WinImage can open Virtual PC and VMWare images, convert between physical and virtual, and even convert between VMWare and VHD. This is a incredible tool, has a 64 bit version and and is free.
WinImage Site
Well, it's really, really easy to convert physical disks to VHDs with Hyper-V: http://blogs.msdn.com/virtual_pc_guy/archive/2008/04/08/copying-a-physical-disk-to-a-virtual-hard-disk-with-hyper-v.aspx
If I were going to do this with VMware, I'd create a new VM with the same number, size, and type (IDE or SCSI) disks as the host computer. I'd also add SCSI disks that connect to the physical hard disk drives (already mounted up in the host computer). I'd boot a disk imaging program on the VM (Ghost, Clonezilla, etc) and clone the SCSI disks representing the physical disks over to the virtual disks.
That looks possible with VirtualPC to a point, but the release notes for VirtualPC 2007 (http://download.microsoft.com/download/4/4/c/44ccd131-67fb-4224-a96e-193be1765b43/relnotes.htm) say that attaching physical disks to VMs is no longer possible. (Seems like a silly thing to remove...)
Now, after you convert those disks, will they boot? Who knows. If the original system was using IDE disks, I'd say you've got an 80/20 shot that it'll boot. You'll see a lot of driver detect messages, and you'll have to use a virtual machine manager that has driver support for WinME for its virtual devices. That may be a challenge.
Hope that gives you some ideas.
I recently played with VMWare VCenter Converter Standalone (free download from vmware site). I noticed this had an option to convert a physical machine into a virtual machine, and whilst I didn't try this option myself, this might be worthy of further investigation for your needs. There seems to be a few tools out there to convert between the various VHD formats so you might be able to get it back into Virtual PC. YMMV.
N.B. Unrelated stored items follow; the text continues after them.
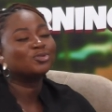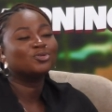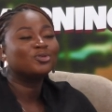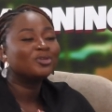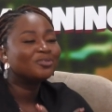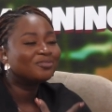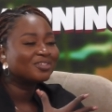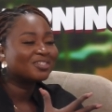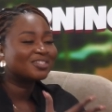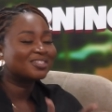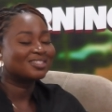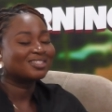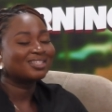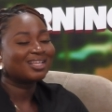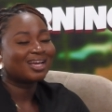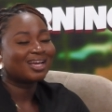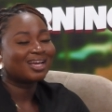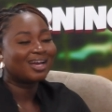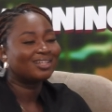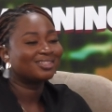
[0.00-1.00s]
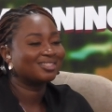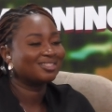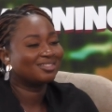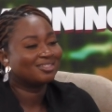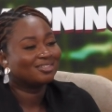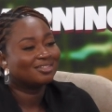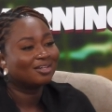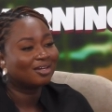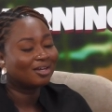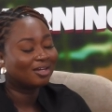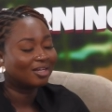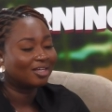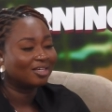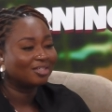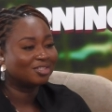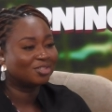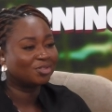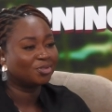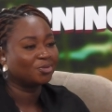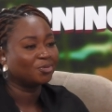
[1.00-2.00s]
how do you even start
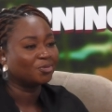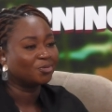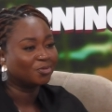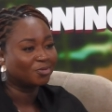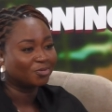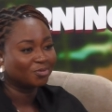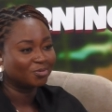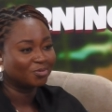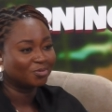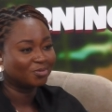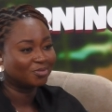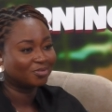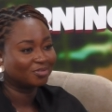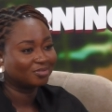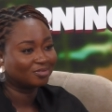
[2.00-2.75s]
an NGO?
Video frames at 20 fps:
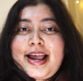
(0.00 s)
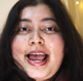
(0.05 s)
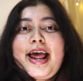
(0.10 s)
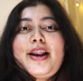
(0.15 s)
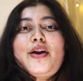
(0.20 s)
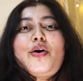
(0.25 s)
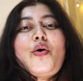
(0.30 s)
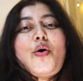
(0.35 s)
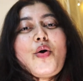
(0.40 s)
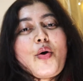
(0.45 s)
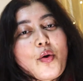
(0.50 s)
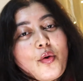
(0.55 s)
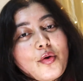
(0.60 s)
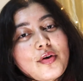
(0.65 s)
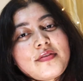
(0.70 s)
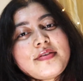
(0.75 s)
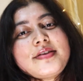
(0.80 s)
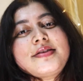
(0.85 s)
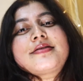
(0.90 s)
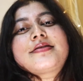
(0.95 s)
and
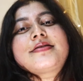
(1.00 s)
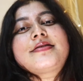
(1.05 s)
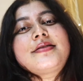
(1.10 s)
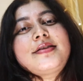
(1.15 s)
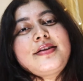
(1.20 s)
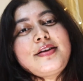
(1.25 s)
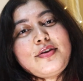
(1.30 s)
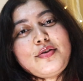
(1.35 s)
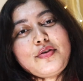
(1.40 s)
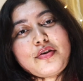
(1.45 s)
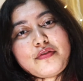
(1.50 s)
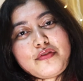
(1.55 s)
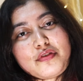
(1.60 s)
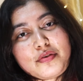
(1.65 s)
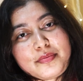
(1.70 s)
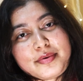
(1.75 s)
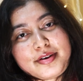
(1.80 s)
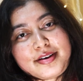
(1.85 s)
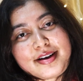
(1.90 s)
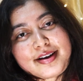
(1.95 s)
always look for
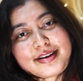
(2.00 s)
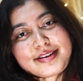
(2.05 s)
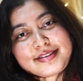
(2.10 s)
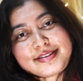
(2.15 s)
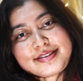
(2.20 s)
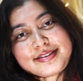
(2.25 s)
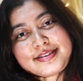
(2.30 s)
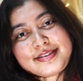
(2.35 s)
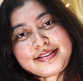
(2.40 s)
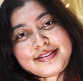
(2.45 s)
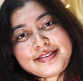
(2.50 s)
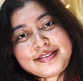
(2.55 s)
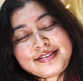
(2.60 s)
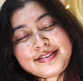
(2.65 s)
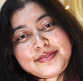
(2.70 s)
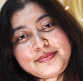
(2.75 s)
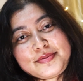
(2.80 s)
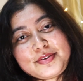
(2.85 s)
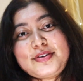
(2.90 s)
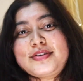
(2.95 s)
miracles,
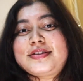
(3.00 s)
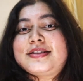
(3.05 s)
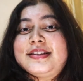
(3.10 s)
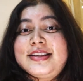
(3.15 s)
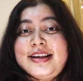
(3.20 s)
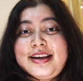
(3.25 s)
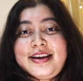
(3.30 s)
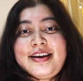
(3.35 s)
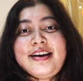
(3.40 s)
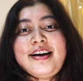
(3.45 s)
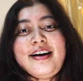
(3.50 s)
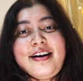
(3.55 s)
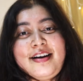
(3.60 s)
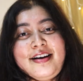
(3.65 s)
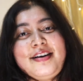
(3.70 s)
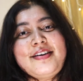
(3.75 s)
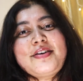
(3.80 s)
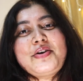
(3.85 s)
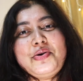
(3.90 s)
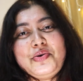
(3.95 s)
because they
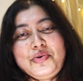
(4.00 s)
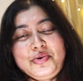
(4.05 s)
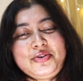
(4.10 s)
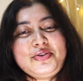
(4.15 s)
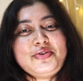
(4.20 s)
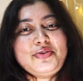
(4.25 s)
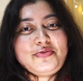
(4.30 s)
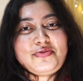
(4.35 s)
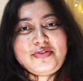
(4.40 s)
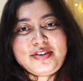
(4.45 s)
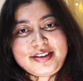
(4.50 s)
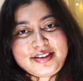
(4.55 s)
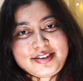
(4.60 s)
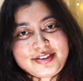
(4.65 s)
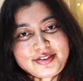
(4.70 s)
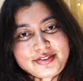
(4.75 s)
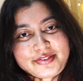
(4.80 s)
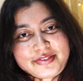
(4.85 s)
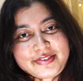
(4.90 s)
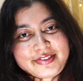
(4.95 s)
are going to find
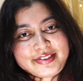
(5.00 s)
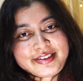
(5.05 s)
you.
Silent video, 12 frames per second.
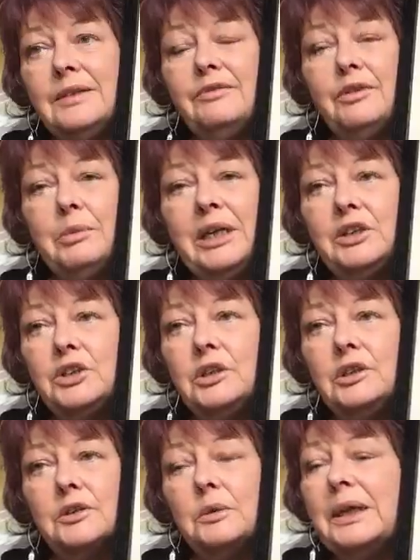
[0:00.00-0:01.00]

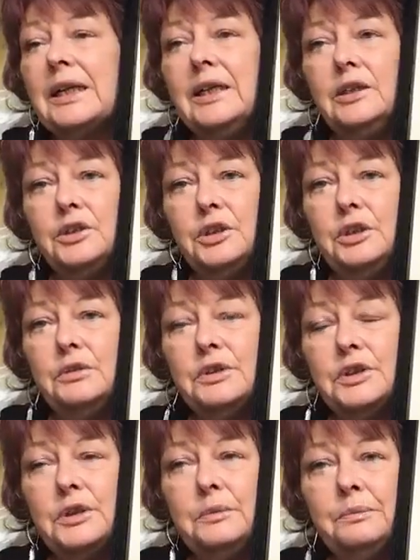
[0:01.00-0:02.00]
information as quickly as you
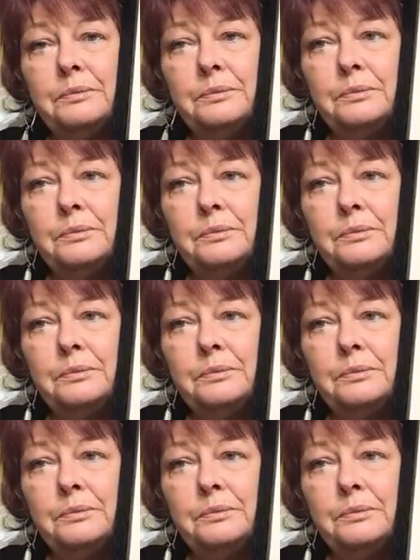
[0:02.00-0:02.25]
used to.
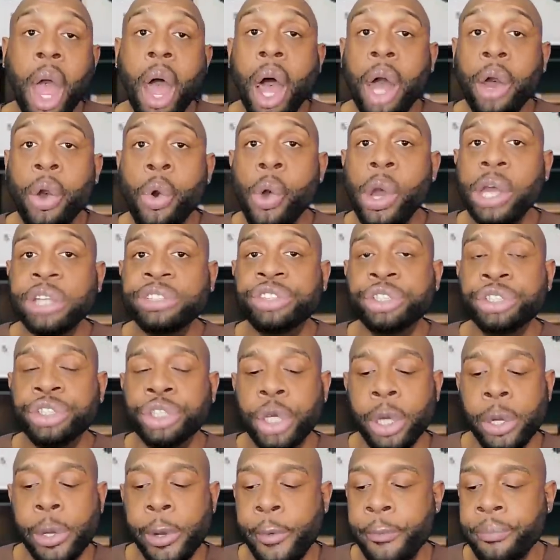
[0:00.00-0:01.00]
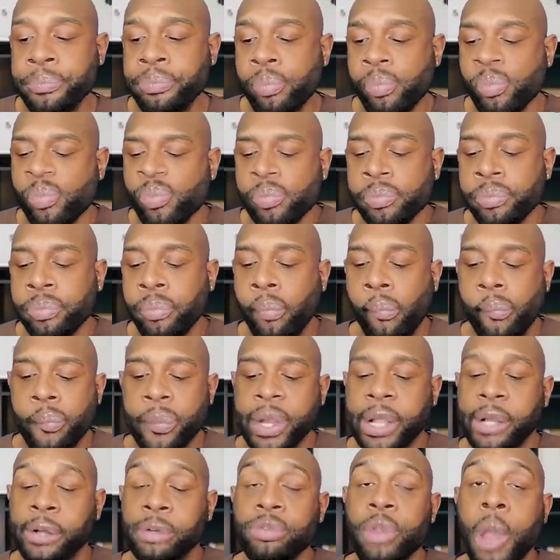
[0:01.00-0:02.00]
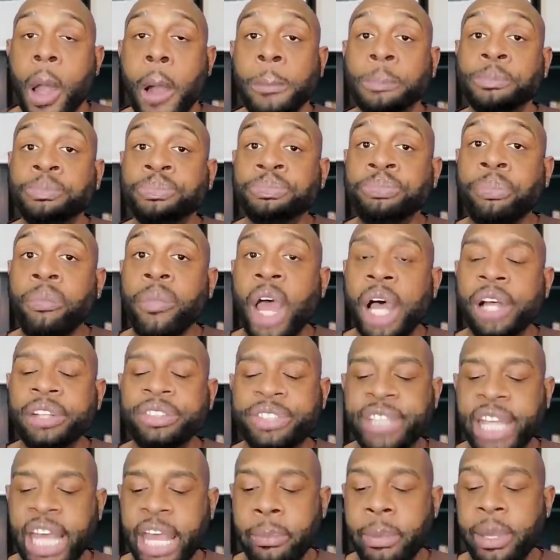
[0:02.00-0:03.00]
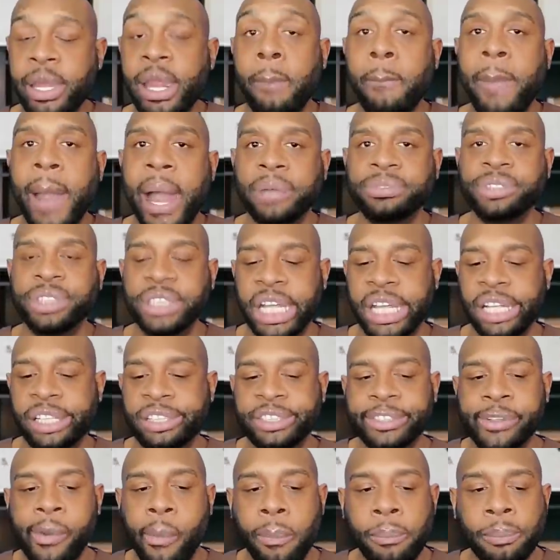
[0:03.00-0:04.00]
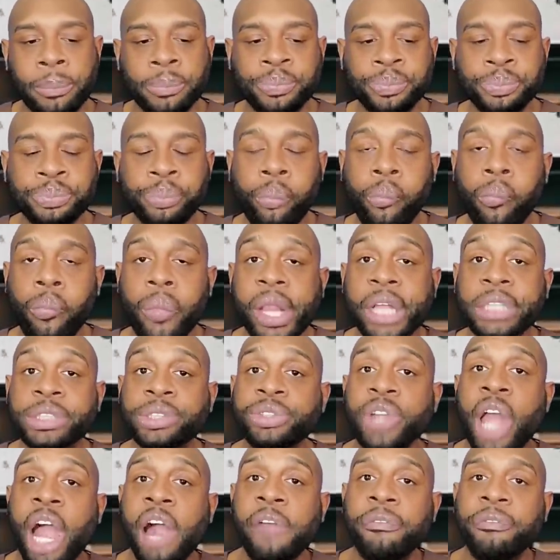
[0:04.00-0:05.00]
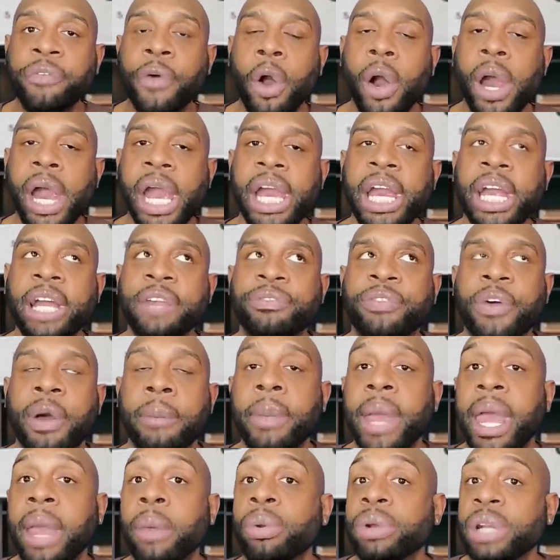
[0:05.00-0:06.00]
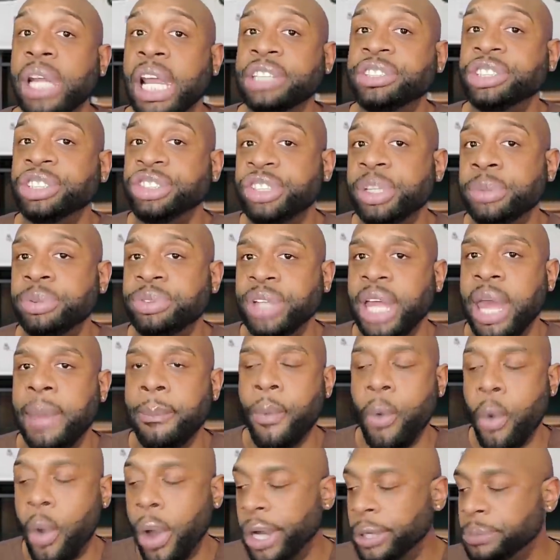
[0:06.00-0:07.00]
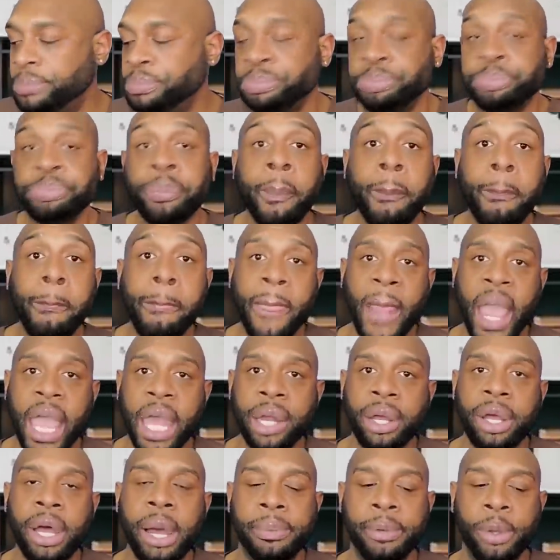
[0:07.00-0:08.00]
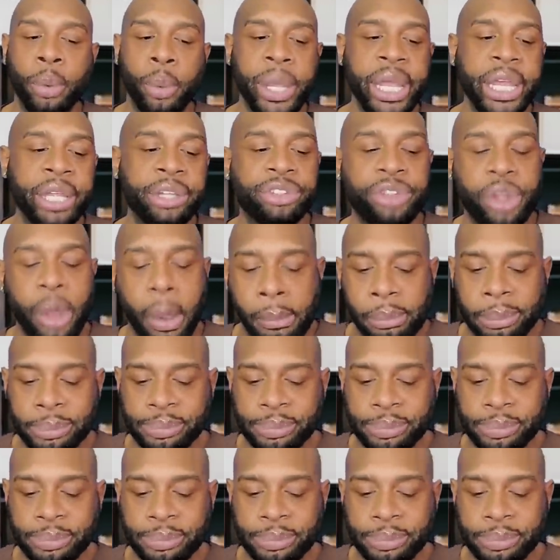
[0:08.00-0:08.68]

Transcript: are going to do a segment about this as far as from a relationship standpoint in a couple of weeks.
You should use the free Disk2VHD tool which will create a VHD from a disk, even if currently running. It also neatens up the device listings so the VHD will boot correctly under VirtualPC/Hyper-V/Windows Virtual
This tool was written by Mark Russinovich and the gang at SysInternals. It runs perfectly even while INSIDE the machine being imaged.
One issue you'll definitely run into is hardware recognition. Windows historically 'freaks out' when you take a drive from one machine, install it in another that has different hardware components, and attempt to boot (which is essentially what you'd be doing).
Basically, if Windows determines upon boot up that too much has changed in the system from the current configuration in the registry, it will just stop the boot process and give you an error message.
But if you get around that, it should be possible.
By using VMWare Converter, as Dan suggests, we have had great success converting 'deprecated' development machines into perfectly functional virtual machines. Note that the process does take quite a long time to complete (I did the conversion to another machine over the local network. A physically attached disk would likely be faster).
I've not tried creating an image from a bare disk, however the converter tool appears to be quite robust and I would hope it supports your particular scenario. Perhaps you have a similar machine that the drive will boot on (after imaging the drive first!) ?
Also, there are methods to convert the VMWare VMs to Virtual PC VMs, if you really want to run on Virtual PC or Hyper-V. You can use the free VMWare server product to avoid this step.
It might be just as easy to pop the physical disks into another machine or a caddy and create a ghost image from them which you can restore to a vhd, keeping in mind the issues others have mentioned about keeping the settings of the virtual machine as similar to those of the real one as possible.